Sorting on keyword field with accents

Hi there,

My index has a keyword field on which there are documents that contain words with accents, i.e., 'Águas Lindas', and some don't, i.e., 'Aracaju'.

I'm using that field to sort my results. The problem is that, to asc sorting, the documents on which this field has accents, are being returned on the last positions, i.e.:

doc1: {
  my_text_field.keyword: 'Aracaju'
},
doc_2: {
  my_text_field.keyword: 'Belo Horizonte'
}
doc_3: {
  my_text_field.keyword: 'Águas Lindas'
}

Is it possible to make elastic sorting ignore the accents, as long as I can't set an analyzer with asciifolding filter to my keyword field?

Or, for this use case, I have to use a text field with an anayzer and a fielddata=true. I was avoiding to use that, because the performance issues related to fielddata.

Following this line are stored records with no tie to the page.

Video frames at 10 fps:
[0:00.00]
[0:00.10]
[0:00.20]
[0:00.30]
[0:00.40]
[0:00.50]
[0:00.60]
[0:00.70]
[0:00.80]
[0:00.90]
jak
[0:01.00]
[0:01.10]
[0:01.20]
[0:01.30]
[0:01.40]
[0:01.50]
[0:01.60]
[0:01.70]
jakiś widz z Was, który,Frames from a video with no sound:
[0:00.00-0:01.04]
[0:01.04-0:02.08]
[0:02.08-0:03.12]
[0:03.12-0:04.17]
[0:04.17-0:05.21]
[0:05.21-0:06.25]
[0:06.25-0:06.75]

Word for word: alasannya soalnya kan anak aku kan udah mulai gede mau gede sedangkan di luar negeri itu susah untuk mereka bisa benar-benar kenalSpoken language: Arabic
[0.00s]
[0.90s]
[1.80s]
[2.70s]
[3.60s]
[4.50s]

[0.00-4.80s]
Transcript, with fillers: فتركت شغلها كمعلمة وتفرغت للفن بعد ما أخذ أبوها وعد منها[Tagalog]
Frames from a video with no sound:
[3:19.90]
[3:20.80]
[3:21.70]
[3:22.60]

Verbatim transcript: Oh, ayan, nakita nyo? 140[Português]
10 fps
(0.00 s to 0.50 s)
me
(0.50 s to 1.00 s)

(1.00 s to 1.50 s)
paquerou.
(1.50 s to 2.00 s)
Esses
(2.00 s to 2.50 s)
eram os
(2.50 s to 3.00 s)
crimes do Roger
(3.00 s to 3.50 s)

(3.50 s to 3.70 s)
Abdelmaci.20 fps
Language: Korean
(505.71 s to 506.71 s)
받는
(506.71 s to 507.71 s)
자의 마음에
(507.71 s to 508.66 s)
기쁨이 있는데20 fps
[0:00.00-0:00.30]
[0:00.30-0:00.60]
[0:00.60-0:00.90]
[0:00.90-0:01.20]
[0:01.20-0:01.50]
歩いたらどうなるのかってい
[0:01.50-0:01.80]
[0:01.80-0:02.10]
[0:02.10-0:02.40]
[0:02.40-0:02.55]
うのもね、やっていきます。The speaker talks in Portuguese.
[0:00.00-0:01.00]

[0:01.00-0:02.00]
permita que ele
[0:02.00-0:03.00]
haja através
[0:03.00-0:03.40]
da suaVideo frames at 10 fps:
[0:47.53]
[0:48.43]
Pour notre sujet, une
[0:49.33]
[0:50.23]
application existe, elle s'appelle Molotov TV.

Does anybody know what is the best solution for me?

Thanks,

Guilherme

You can indeed not apply an analyzer to a keyword field, but you can apply a normalizer. Think of a normalizer like an analyzer, but then for keyword fields (with some restrictions).

The example in our documentation shows exactly your use case: using a normalizer to apply ASCII folding to a keyword field, so you can use that keyword field for sorting.

1 Like

Great, @abdon! It worked.

Thank you very much!

This topic was automatically closed 28 days after the last reply. New replies are no longer allowed.